Now create /usr/local/spark/conf/jolokia-master.properties
file with following content
(Assuming that spark install folder is /usr/local/spark
, if not change the pathe to one on which Spark is installed ):
host=0.0.0.0
port=7777
agentContext=/jolokia
backlog=100
policyLocation=file:///usr/local/spark/conf/jolokia.policy
historyMaxEntries=10
debug=false
debugMaxEntries=100
maxDepth=15
maxCollectionSize=1000
maxObjects=0
Now we need to create /usr/local/spark/conf/jolokia.policy
with following content :
<?xml version="1.0" encoding="utf-8"?>
<restrict>
<http>
<method>get</method>
<method>post</method>
</http>
<commands>
<command>read</command>
<command>list</command>
<command>search</command>
</commands>
</restrict>
Configure Agent with following in conf/bigdata.ini
file :
[Spark-Master]
stats: http://127.0.0.1:7777/jolokia/read
Restart Spark master.
Spark worker
Edit spark-env.sh
. It should be in /usr/local/spark/conf
and add following parameters :
export SPARK_WORKER_OPTS="$SPARK_WORKER_OPTS -javaagent:/usr/share/java/jolokia-agent.jar=config=/usr/local/spark/conf/jolokia-worker.properties"
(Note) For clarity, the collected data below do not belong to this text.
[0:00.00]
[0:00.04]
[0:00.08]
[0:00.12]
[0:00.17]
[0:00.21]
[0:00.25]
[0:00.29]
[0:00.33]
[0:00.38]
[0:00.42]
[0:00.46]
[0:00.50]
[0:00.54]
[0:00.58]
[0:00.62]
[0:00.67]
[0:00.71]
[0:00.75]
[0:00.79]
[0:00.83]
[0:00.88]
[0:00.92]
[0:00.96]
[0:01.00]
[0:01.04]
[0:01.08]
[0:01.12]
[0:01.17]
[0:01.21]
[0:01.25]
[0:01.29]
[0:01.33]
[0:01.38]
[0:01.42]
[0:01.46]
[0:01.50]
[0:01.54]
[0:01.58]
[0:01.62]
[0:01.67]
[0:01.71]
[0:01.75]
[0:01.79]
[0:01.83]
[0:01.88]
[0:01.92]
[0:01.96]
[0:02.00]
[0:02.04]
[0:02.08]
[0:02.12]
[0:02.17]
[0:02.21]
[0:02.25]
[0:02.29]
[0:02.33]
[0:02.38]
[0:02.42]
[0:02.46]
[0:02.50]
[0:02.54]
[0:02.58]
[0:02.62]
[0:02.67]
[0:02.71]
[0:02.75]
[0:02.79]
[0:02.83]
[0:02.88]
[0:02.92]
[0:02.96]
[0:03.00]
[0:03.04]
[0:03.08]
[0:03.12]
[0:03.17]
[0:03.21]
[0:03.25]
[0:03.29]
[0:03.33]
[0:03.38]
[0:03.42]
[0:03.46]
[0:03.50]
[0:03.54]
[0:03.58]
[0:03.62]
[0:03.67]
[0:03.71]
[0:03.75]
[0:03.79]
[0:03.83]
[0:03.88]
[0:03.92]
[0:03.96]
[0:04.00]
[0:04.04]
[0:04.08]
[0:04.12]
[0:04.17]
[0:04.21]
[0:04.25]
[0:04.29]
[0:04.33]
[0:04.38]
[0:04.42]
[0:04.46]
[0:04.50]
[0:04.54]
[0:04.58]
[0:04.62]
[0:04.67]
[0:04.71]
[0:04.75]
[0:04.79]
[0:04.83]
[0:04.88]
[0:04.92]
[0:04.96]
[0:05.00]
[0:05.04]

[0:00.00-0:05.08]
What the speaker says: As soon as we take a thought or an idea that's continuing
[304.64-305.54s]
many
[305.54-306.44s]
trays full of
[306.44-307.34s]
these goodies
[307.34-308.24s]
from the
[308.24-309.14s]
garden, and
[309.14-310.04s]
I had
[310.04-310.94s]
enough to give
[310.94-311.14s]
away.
Now create /usr/local/spark/conf/jolokia-worker.properties
file with following content
(Assuming that spark install folder is /usr/local/spark
, if not, change the path to one on which Spark is installed ):
host=0.0.0.0
port=7778
agentContext=/jolokia
backlog=100
policyLocation=file:///usr/local/spark/conf/jolokia.policy
historyMaxEntries=10
debug=false
debugMaxEntries=100
maxDepth=15
maxCollectionSize=1000
maxObjects=0
Create /usr/local/spark/conf/jolokia.policy
with following content :
<?xml version="1.0" encoding="utf-8"?>
<restrict>
<http>
<method>get</method>
<method>post</method>
</http>
<commands>
<command>read</command>
<command>list</command>
<command>search</command>
</commands>
</restrict>
Configure Agent with following in conf/bigdata.ini
file :
[Spark-Worker]
stats: http://127.0.0.1:7778/jolokia/read
Restart Spark worker.